THE TASK: Take the line containing "Video frames at" as the first and the last line of the records below as the end, and please set down only what lies between them exactly, both ends included.

MATERIAL TO PROCESS:
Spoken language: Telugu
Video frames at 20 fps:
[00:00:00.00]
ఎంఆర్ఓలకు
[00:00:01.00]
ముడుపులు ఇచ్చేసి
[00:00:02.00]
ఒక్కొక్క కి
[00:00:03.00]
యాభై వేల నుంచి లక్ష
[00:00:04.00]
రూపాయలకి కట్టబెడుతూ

TASK RESULT:
Video frames at 20 fps:
[00:00:00.00]
ఎంఆర్ఓలకు
[00:00:01.00]
ముడుపులు ఇచ్చేసి
[00:00:02.00]
ఒక్కొక్క కి
[00:00:03.00]
యాభై వేల నుంచి లక్ష
[00:00:04.00]
రూపాయలకి కట్టబెడుతూ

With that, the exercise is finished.